Where cross-border transfers of personal data are necessary, eeji ensures that adequate safeguards are in place in accordance with NPC regulations, including:

• Contractual data processing agreements requiring the recipient to maintain equivalent data protection standards;
• Adequacy assessments to confirm that the destination country or organization provides a level of protection at least comparable to the DPA;
• Notification to the NPC of cross-border data sharing arrangements involving sensitive personal information, where required.

eeji does not transfer personal data to jurisdictions that lack adequate legal frameworks for data protection without first establishing appropriate contractual safeguards.

eeji reserves the right to update or amend this Privacy Policy at any time to reflect changes in our data processing practices, applicable law, or PAGCOR regulatory requirements. Material changes to this Policy will be communicated to registered Players via a prominent notice on the Platform and, where the change significantly affects your rights, via SMS to your registered mobile number, at least seven (7) days before the amended Policy takes effect.
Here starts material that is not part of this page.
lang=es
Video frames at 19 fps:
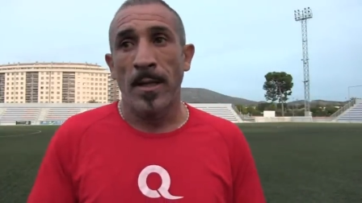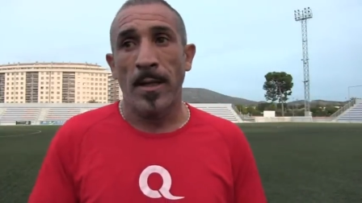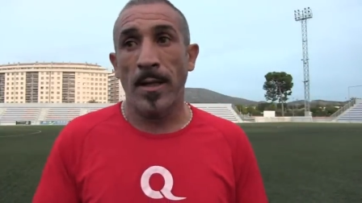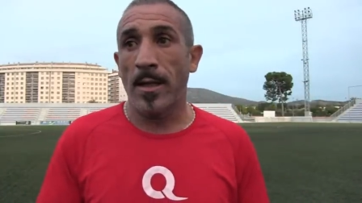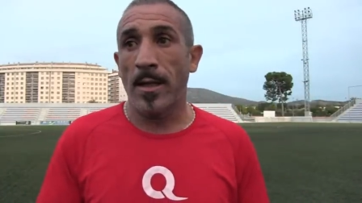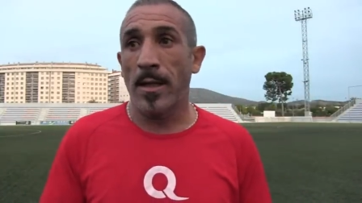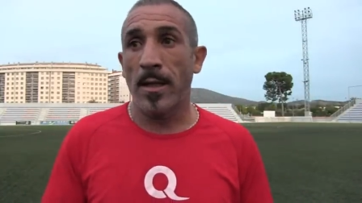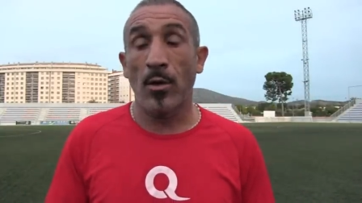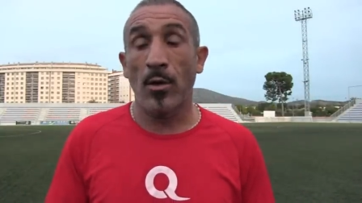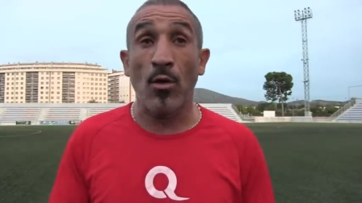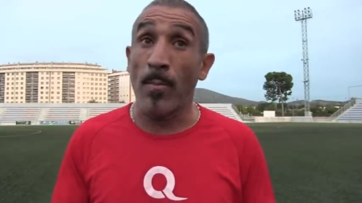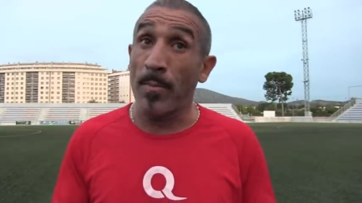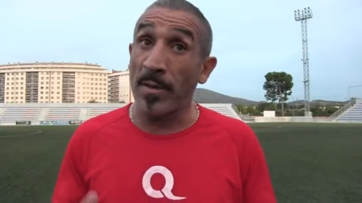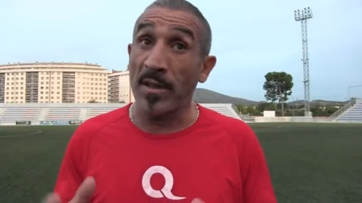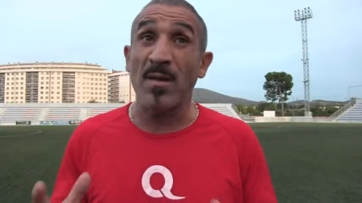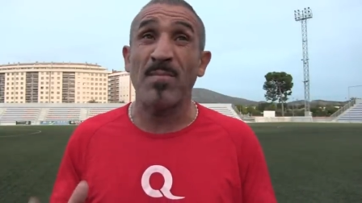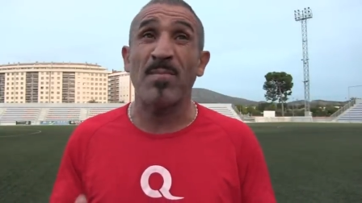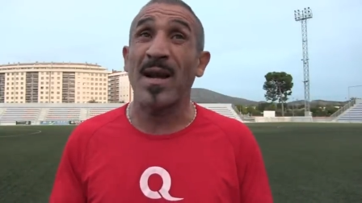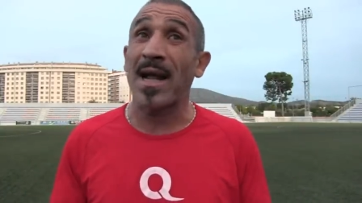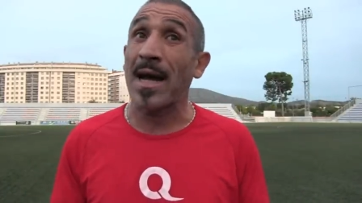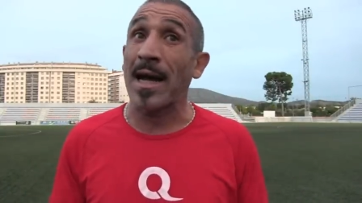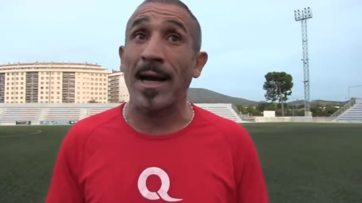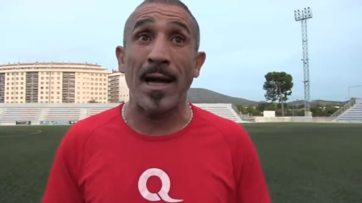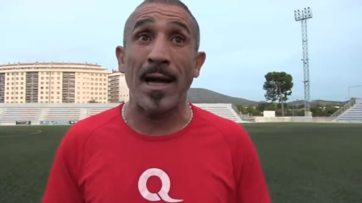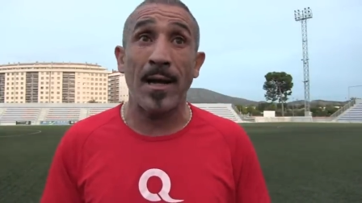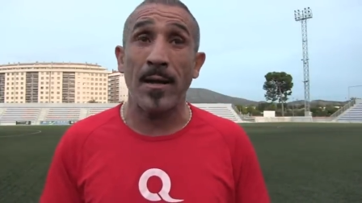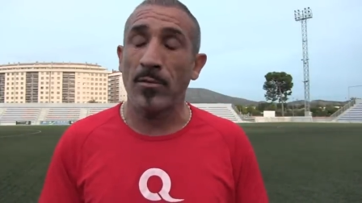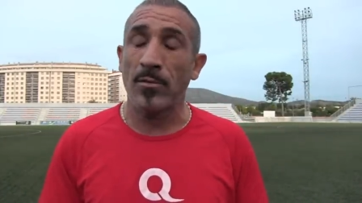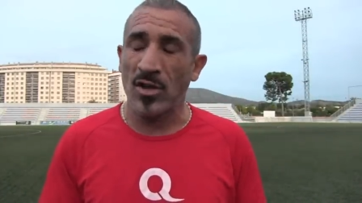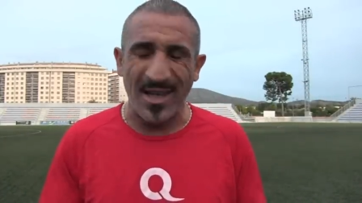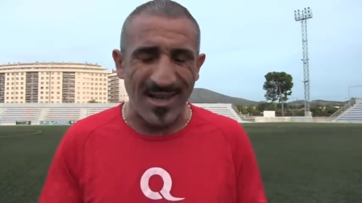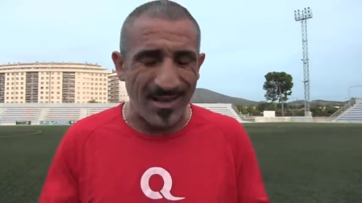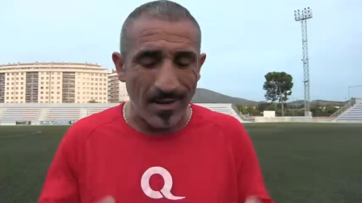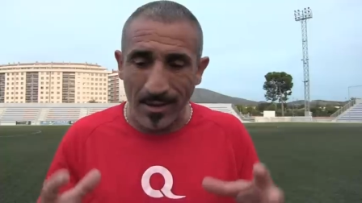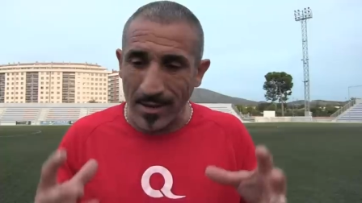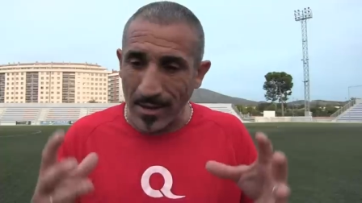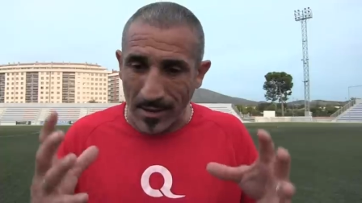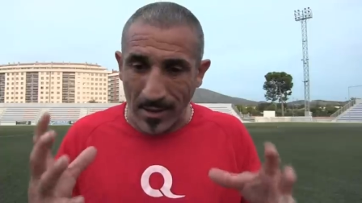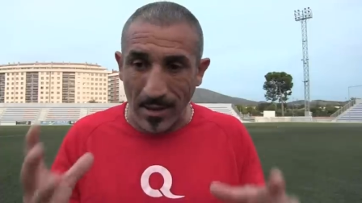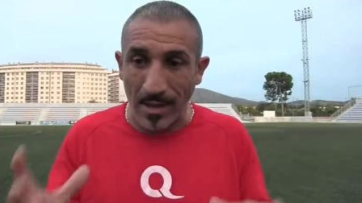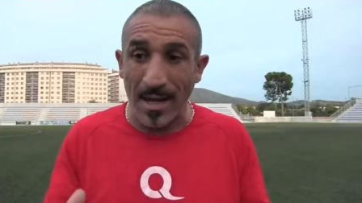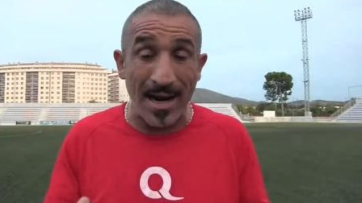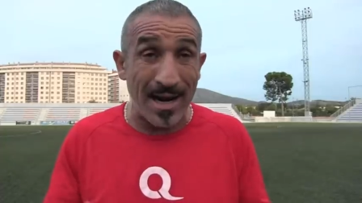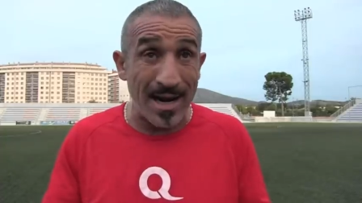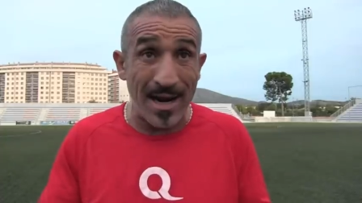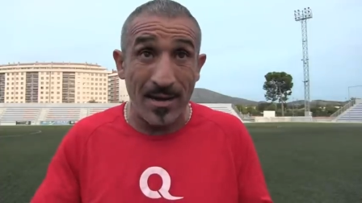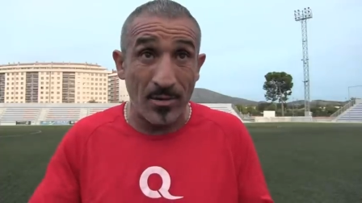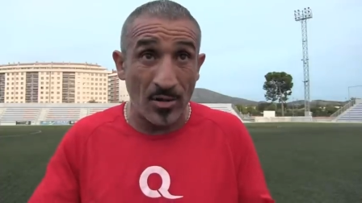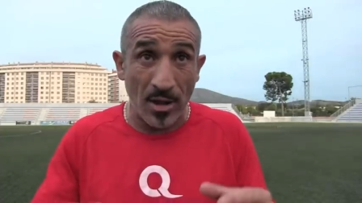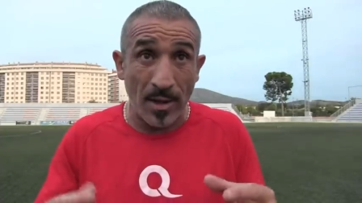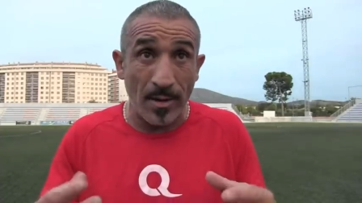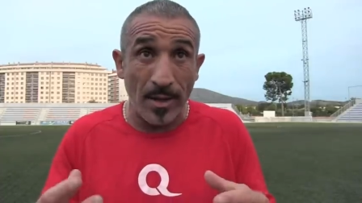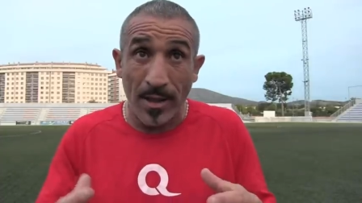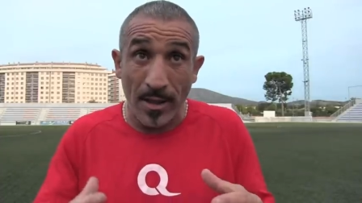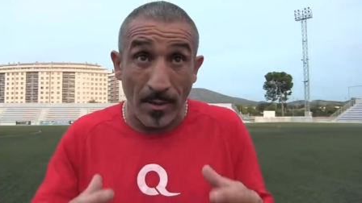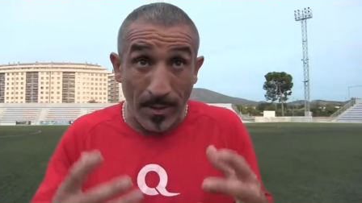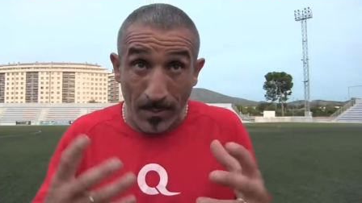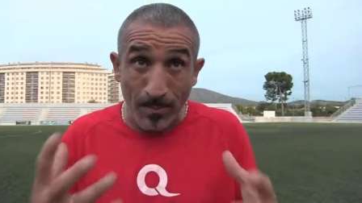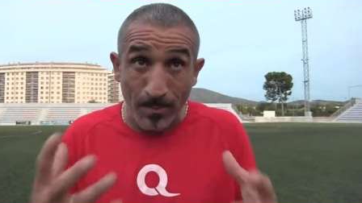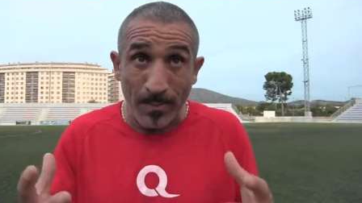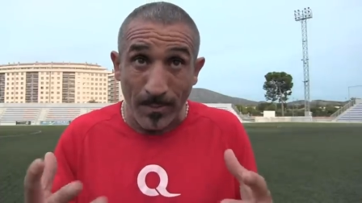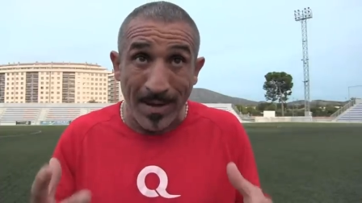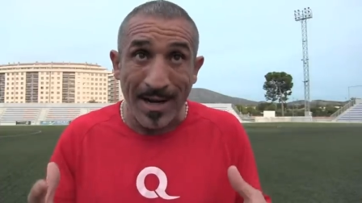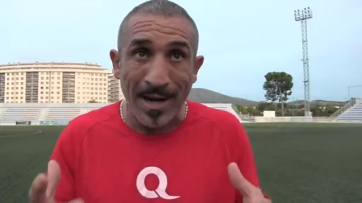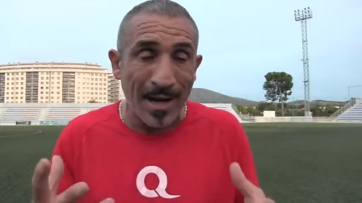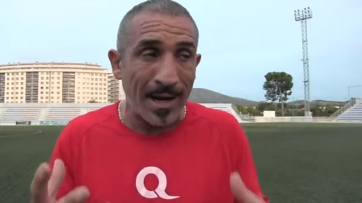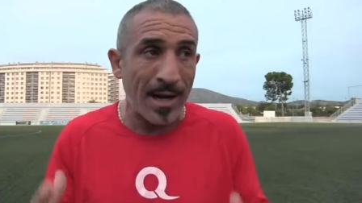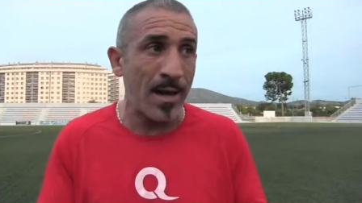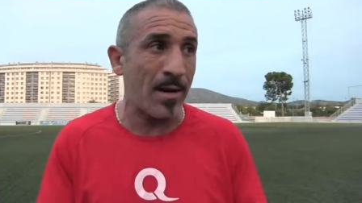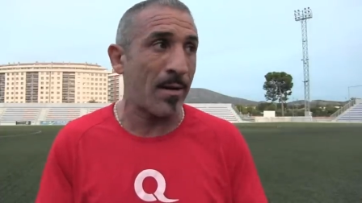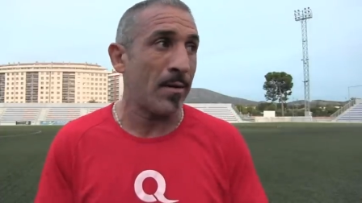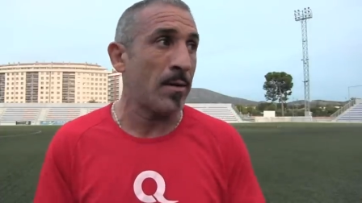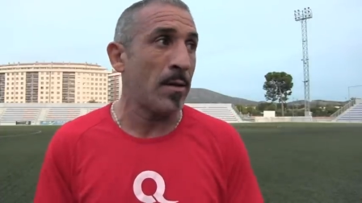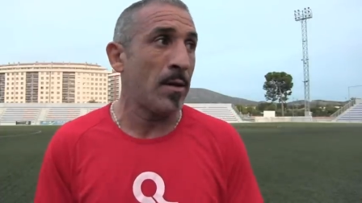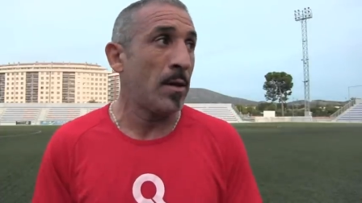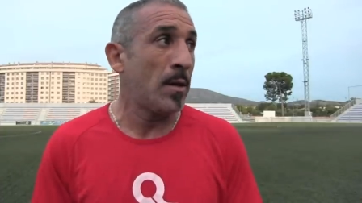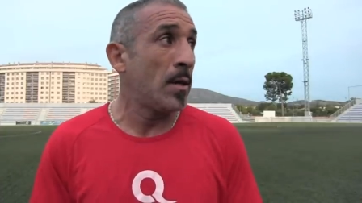eh, compiten para ganar, o sea, es que quieren ganar, o sea, es que van, a ganar.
The "Last Updated" date at the top of this page reflects the date of the most recent revision. We encourage you to review this Policy periodically. Your continued use of the Platform after the effective date of any amendment constitutes acceptance of the revised Policy.

If you do not accept the amended Privacy Policy, you may request Account closure. The privacy practices that applied to your data during the period before closure will continue to govern that data as required by applicable retention obligations.

If you have questions about this Privacy Policy, wish to exercise your Data Subject rights, or need to report a potential data breach or privacy concern, please contact eeji through the following channels:

You also have the right to file a complaint directly with the National Privacy Commission of the Philippines if you are not satisfied with eeji's response to your privacy concern. The NPC's contact information and complaint procedures are publicly available through the NPC's official channels.

This Privacy Policy was last reviewed and is effective as of 1 January 2026.